Output all the entries below. Each must match exactly.
DATA FOR THE TASK Start Marker
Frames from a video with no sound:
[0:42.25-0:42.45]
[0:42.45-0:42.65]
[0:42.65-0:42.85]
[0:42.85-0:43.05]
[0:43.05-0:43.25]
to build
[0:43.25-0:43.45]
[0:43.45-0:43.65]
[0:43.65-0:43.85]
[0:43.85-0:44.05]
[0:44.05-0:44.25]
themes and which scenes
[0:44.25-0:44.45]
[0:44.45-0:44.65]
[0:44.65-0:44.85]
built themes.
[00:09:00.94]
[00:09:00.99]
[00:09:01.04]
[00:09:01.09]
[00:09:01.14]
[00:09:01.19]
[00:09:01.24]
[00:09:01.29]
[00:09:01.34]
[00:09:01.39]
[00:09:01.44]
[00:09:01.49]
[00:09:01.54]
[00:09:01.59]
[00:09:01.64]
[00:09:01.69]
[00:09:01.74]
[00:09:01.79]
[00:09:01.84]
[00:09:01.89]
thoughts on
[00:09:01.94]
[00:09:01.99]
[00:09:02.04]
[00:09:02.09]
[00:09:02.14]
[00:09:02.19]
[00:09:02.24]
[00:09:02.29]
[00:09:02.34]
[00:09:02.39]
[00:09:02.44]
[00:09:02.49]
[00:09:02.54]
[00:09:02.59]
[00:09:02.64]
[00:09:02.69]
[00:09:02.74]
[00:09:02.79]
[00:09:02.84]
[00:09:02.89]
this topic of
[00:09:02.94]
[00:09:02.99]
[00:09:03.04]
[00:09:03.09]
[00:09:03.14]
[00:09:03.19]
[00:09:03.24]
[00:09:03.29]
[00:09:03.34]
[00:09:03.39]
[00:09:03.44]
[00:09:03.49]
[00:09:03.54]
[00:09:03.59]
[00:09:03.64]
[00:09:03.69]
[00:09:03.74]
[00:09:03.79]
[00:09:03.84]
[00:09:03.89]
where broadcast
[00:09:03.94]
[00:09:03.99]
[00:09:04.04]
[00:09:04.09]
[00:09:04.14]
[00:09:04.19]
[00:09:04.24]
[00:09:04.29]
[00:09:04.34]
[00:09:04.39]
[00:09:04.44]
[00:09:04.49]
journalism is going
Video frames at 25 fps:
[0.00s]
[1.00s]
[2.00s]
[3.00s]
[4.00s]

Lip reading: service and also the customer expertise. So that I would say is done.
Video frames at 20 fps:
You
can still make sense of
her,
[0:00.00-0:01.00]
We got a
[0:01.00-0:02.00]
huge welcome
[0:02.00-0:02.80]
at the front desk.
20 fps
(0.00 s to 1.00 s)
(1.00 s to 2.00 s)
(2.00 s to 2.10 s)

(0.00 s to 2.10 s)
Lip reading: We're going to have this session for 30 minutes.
DATA FOR THE TASK End Marker
### TASK RESPONSE
Frames from a video with no sound:
[0:42.25-0:42.45]
[0:42.45-0:42.65]
[0:42.65-0:42.85]
[0:42.85-0:43.05]
[0:43.05-0:43.25]
to build
[0:43.25-0:43.45]
[0:43.45-0:43.65]
[0:43.65-0:43.85]
[0:43.85-0:44.05]
[0:44.05-0:44.25]
themes and which scenes
[0:44.25-0:44.45]
[0:44.45-0:44.65]
[0:44.65-0:44.85]
built themes.
[00:09:00.94]
[00:09:00.99]
[00:09:01.04]
[00:09:01.09]
[00:09:01.14]
[00:09:01.19]
[00:09:01.24]
[00:09:01.29]
[00:09:01.34]
[00:09:01.39]
[00:09:01.44]
[00:09:01.49]
[00:09:01.54]
[00:09:01.59]
[00:09:01.64]
[00:09:01.69]
[00:09:01.74]
[00:09:01.79]
[00:09:01.84]
[00:09:01.89]
thoughts on
[00:09:01.94]
[00:09:01.99]
[00:09:02.04]
[00:09:02.09]
[00:09:02.14]
[00:09:02.19]
[00:09:02.24]
[00:09:02.29]
[00:09:02.34]
[00:09:02.39]
[00:09:02.44]
[00:09:02.49]
[00:09:02.54]
[00:09:02.59]
[00:09:02.64]
[00:09:02.69]
[00:09:02.74]
[00:09:02.79]
[00:09:02.84]
[00:09:02.89]
this topic of
[00:09:02.94]
[00:09:02.99]
[00:09:03.04]
[00:09:03.09]
[00:09:03.14]
[00:09:03.19]
[00:09:03.24]
[00:09:03.29]
[00:09:03.34]
[00:09:03.39]
[00:09:03.44]
[00:09:03.49]
[00:09:03.54]
[00:09:03.59]
[00:09:03.64]
[00:09:03.69]
[00:09:03.74]
[00:09:03.79]
[00:09:03.84]
[00:09:03.89]
where broadcast
[00:09:03.94]
[00:09:03.99]
[00:09:04.04]
[00:09:04.09]
[00:09:04.14]
[00:09:04.19]
[00:09:04.24]
[00:09:04.29]
[00:09:04.34]
[00:09:04.39]
[00:09:04.44]
[00:09:04.49]
journalism is going
Video frames at 25 fps:
[0.00s]
[1.00s]
[2.00s]
[3.00s]
[4.00s]

Lip reading: service and also the customer expertise. So that I would say is done.
Video frames at 20 fps:
You
can still make sense of
her,
[0:00.00-0:01.00]
We got a
[0:01.00-0:02.00]
huge welcome
[0:02.00-0:02.80]
at the front desk.
20 fps
(0.00 s to 1.00 s)
(1.00 s to 2.00 s)
(2.00 s to 2.10 s)

(0.00 s to 2.10 s)
Lip reading: We're going to have this session for 30 minutes.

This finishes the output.